¿Saben cuándo sentí por primera vez que el mundo tenía algo de magia? Cuando vi televisión en blanco y negro.
Tenía siete años. Barrio Santa Elena. Las casas todavía no se chocaban entre sí. Éramos pocos, y eso lo hacía todo más grande. Mi casa era como una pequeña sala de cine comunitaria. Los vecinos venían, se sentaban, y todos, en silencio, mirábamos la pantalla como si fuera una ventana a otro universo.
Ahí, frente a ese aparato cuadrado, yo decidí que quería ser diferente. Quería ser uno de esos que aparecían ahí… no un actor aún, pero sí alguien que podía volar, salvar, hacer reír o llorar con solo una mirada.
Mi papá era albañil. Mi mamá recogía café a veces en el campo. Él no sabía leer. Ella apenas había pasado por la escuela. Pero sabían algo más grande:
“Yo no sé leer —decía mi viejo—, pero mis hijos lo tienen que saber”.
Y lo sabíamos. Éramos cuatro: dos hombres, dos mujeres. Yo era el tercero. Caminaba cinco, seis cuadras hasta la escuela Umiña, en La Paz. En el camino pateábamos piedras, corríamos, soñábamos. Mis amigos, algunos terminaron vendiendo pescado, otros salieron al mar como sus padres. Otros se hicieron ladrones. Yo buscaba algo que no sabía aún qué era.
No era rebeldía. Era otra cosa. Curiosidad, tal vez. Hambre. No de comida, de otra vida. Mis padres soñaban con que fuera médico. Les gustaba cómo sonaba esa palabra: “doctor”. Se imaginaban a su hijo con bata blanca y recetando medicina. Yo no me imaginaba de blanco. Ayudaba a mi padre en la albañilería: con la mezcla, con el cemento. Pero no era mi mundo.
El grupo que se formó
El mío llegó un día en el colegio Cinco de Junio cuando se formó un grupo de teatro. Practicarlo me transformó. Me enamoré. Me condené. Mis padres no me dijeron nada. Nunca reclamaron. Pero había una sombra en su silencio. El sueño de su hijo doctor dijo adiós.

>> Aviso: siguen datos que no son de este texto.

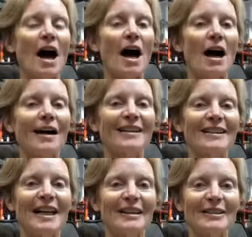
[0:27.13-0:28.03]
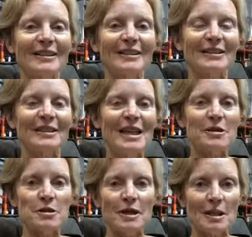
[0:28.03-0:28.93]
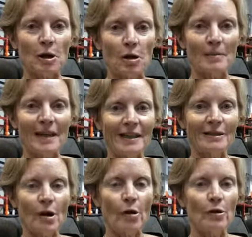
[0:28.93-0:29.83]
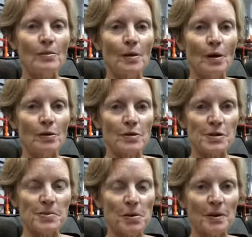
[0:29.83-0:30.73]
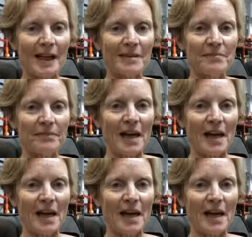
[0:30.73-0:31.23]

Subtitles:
I had an interesting comment on the blog this morning,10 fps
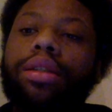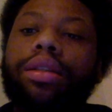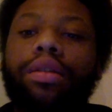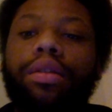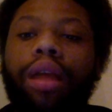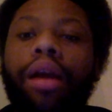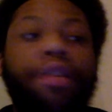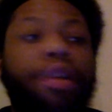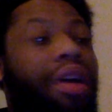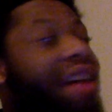Like, if
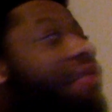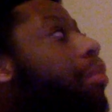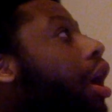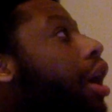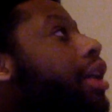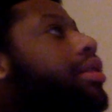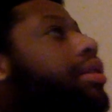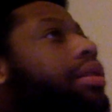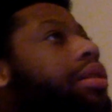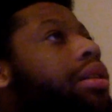you don't have
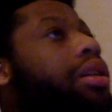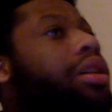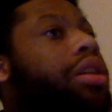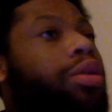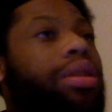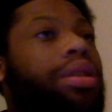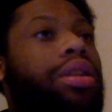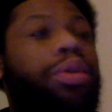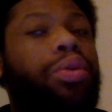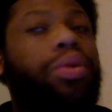blinds,
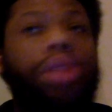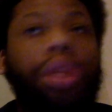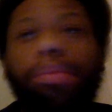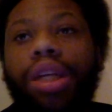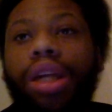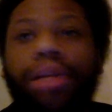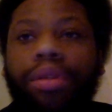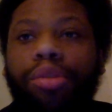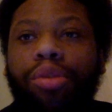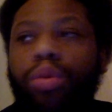use something to cover
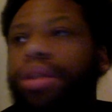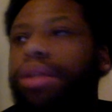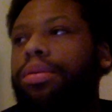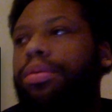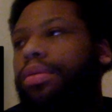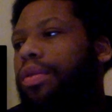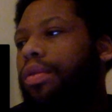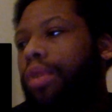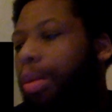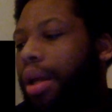up your window so
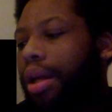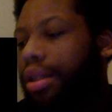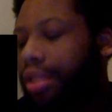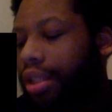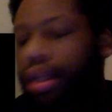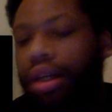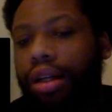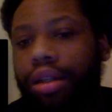nobody can see in there.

“Estás perdiendo el tiempo”, decían algunos. Y yo seguía en lo mío. Ensayaba por las tardes. Estudiaba por las noches. Sabía que en Manta no había referentes en la actuación. Los que formábamos La Trinchera dimos el primer paso. Dejé Manta. Quería aprender más.
Los días en Quito
Llegué a Quito. Los talleres, los amigos, los trabajos nocturnos en bares, los días sin saber si había para el bus o para comer. Y el grupo Malayerba. Ese fue mi refugio. Mi taller para formarme.

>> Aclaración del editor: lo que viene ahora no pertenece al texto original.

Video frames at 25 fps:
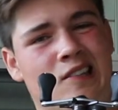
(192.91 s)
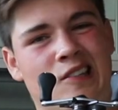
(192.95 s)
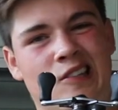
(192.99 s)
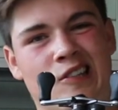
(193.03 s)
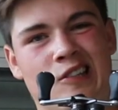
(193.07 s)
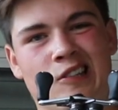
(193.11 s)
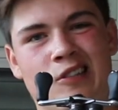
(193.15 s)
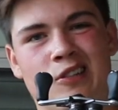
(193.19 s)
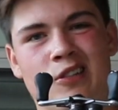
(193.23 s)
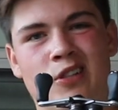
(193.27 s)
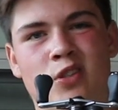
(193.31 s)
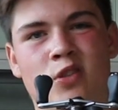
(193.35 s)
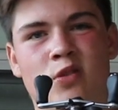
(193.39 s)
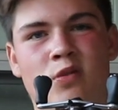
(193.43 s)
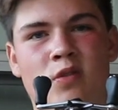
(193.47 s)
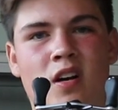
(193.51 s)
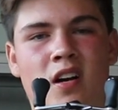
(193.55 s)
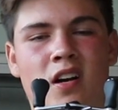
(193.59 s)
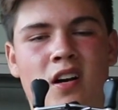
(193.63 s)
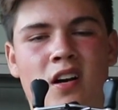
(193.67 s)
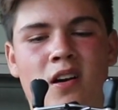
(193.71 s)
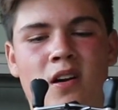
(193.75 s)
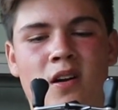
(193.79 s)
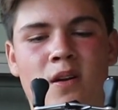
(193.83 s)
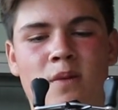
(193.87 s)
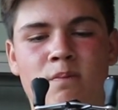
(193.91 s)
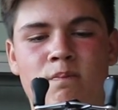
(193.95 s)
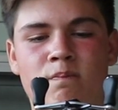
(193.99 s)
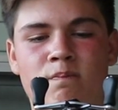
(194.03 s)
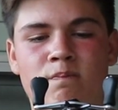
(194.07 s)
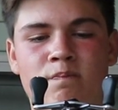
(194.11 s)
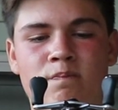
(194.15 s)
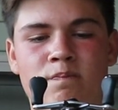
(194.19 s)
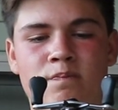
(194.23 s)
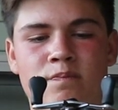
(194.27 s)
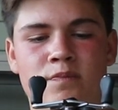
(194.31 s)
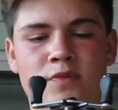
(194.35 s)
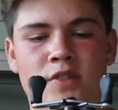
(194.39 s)
So,
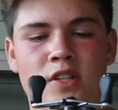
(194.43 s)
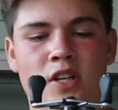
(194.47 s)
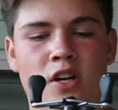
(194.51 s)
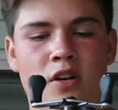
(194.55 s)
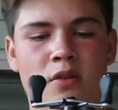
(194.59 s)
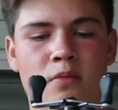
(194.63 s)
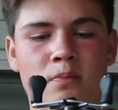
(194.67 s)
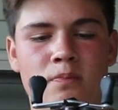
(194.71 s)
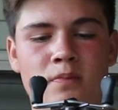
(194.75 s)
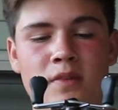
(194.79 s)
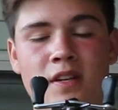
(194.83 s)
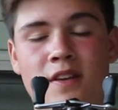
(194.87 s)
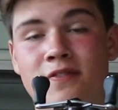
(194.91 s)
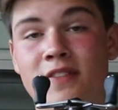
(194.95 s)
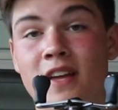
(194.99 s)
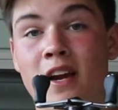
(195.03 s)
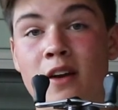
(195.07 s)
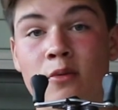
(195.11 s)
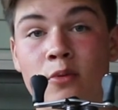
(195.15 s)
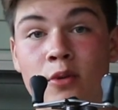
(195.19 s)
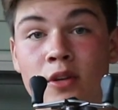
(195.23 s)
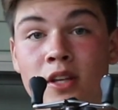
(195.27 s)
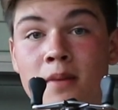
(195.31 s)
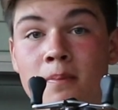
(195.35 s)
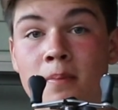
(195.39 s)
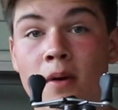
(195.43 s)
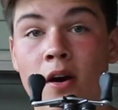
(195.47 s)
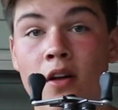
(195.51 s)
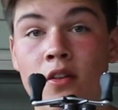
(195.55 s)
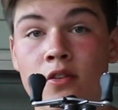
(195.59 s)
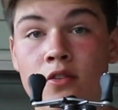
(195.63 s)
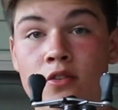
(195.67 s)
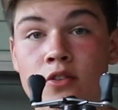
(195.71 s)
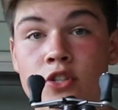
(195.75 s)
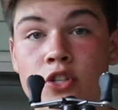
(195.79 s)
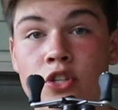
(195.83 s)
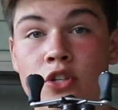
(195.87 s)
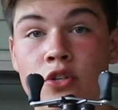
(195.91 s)
you know, if that really
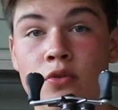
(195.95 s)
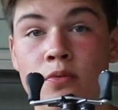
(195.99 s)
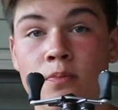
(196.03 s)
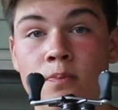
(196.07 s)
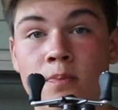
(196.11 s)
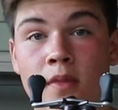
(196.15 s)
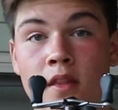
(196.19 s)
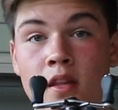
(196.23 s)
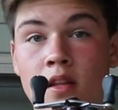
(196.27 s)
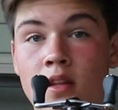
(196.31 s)
bothers you,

Y un día llegó el cine. Y después “Ratas, Ratones y Rateros”. Yo tenía 33 años. Sebastián Cordero era el director y quería que fuera parte del elenco. “Con esta película la vamos a romper”, decíamos. Solo un puñado nos creyó.

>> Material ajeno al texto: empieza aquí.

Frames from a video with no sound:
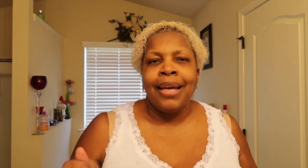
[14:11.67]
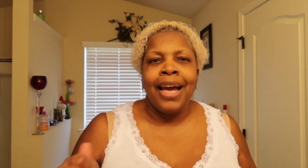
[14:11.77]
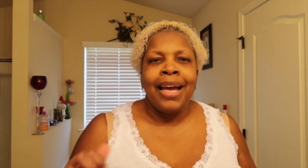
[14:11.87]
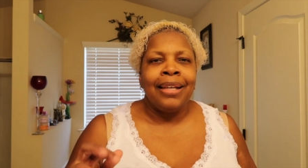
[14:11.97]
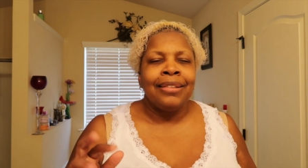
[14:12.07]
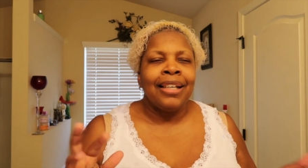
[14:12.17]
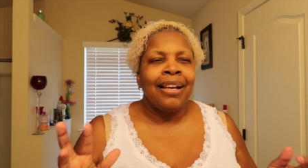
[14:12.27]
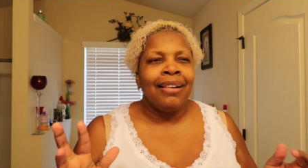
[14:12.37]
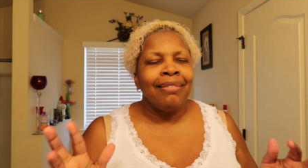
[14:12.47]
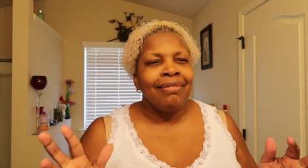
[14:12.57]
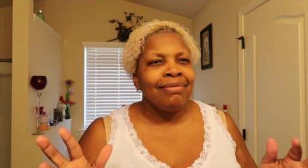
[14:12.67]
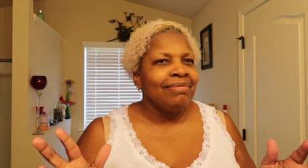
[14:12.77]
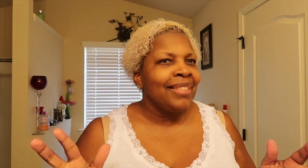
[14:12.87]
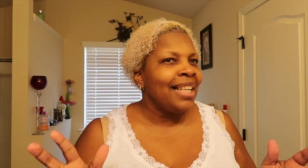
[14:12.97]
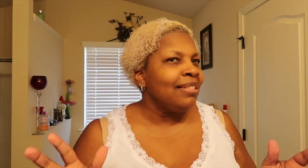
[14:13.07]
And
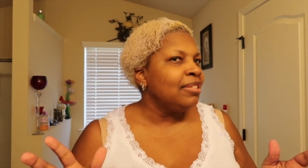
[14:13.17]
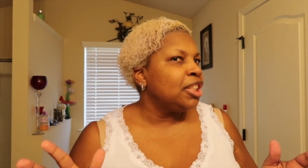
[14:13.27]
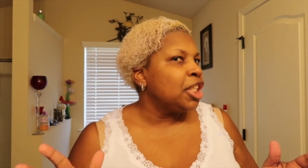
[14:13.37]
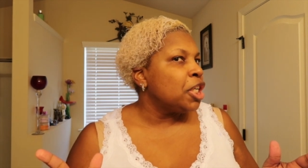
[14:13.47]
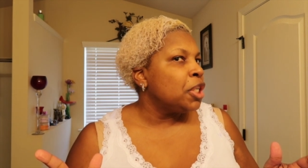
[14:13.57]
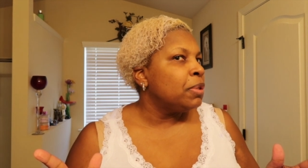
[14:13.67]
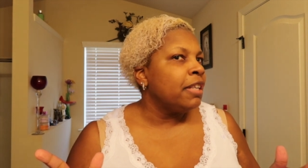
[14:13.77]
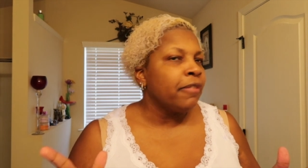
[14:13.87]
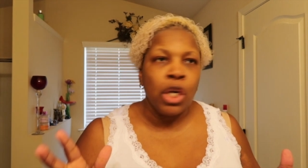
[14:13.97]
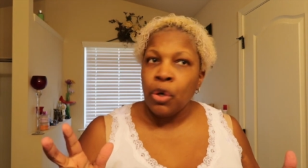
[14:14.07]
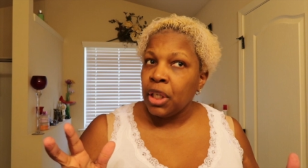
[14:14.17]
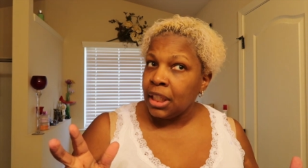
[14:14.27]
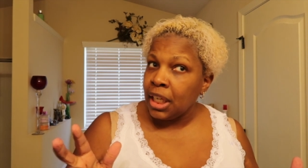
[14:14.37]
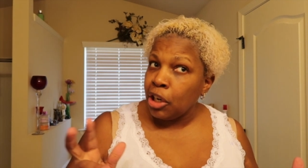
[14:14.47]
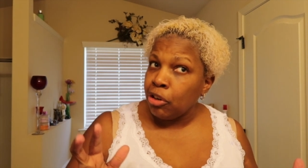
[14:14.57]
I don't know if
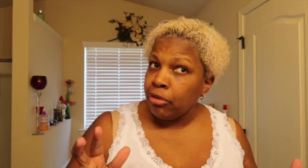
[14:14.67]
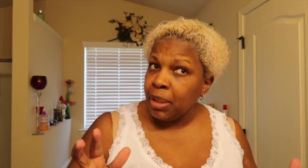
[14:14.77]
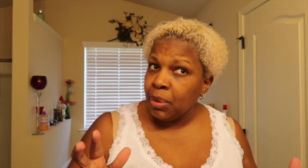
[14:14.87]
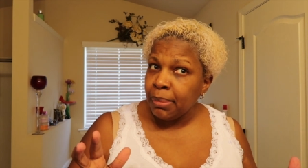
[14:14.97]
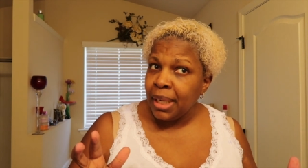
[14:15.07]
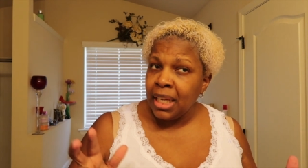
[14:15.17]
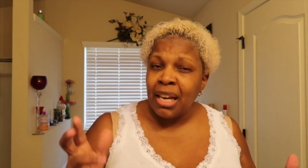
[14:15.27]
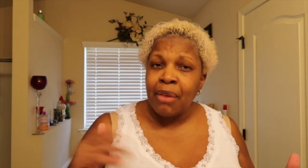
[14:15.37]
coconut agreed with my hair.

Se estrenó en el 1999. Fue la primera vez que vimos una parte del país en una película. Costa y Sierra. Guayaco y serrano. Arquetipos. Contrastes. Barcelona y la sabiduría callejera. Todo ahí.
Las salas se llenaban. No una, ni dos: tres. Y por primera vez, había colas por una película ecuatoriana. Y desde entonces, la he visto más de cincuenta veces. Sí. Cincuenta. Porque me invitan. Cineforos, charlas, colegios, universidades. Y ahí estoy yo, viendo a ese joven que fui, con la mirada dura y el alma temblando.
A veces pienso que ya no quiero verla más. Pero voy. Porque siempre hay alguien nuevo mirándola por primera vez. Y entonces vuelvo a estar ahí, con ellos. Hice otras películas: Ángel, Entre Marx y una mujer desnuda, La Tigra. Y tantas otras. También he actuado en televisión.
Pero Ratas, Ratones y Rateros fue un boom, tanto que gané el premio Colón de Plata al Mejor Actor en el Festival de Cine de Huelva, en España.
Veinticinco años después llega al teatro
El año pasado llevamos “Ratas” al teatro. Sí. Ángel y Salvador, los personajes de la película, se reencuentran en una celda de prisión en Ecuador, 25 años después.
Me voy a saltar en el tiempo. Hace mucho dejé Quito y volví. Hoy tengo 59 años. Volví a Manta. Quise algo más sereno. Formé familia. Tengo tres hijos. Una de ellas estudia artes escénicas. ¿Quién lo diría? El círculo se cierra.
Ahora quiero hacer algo por esta ciudad, por Manabí. Propuestas, proyectos, cultura. Porque sí, todavía hay mucho por hacer. Yo sigo con las ganas intactas de contar historias.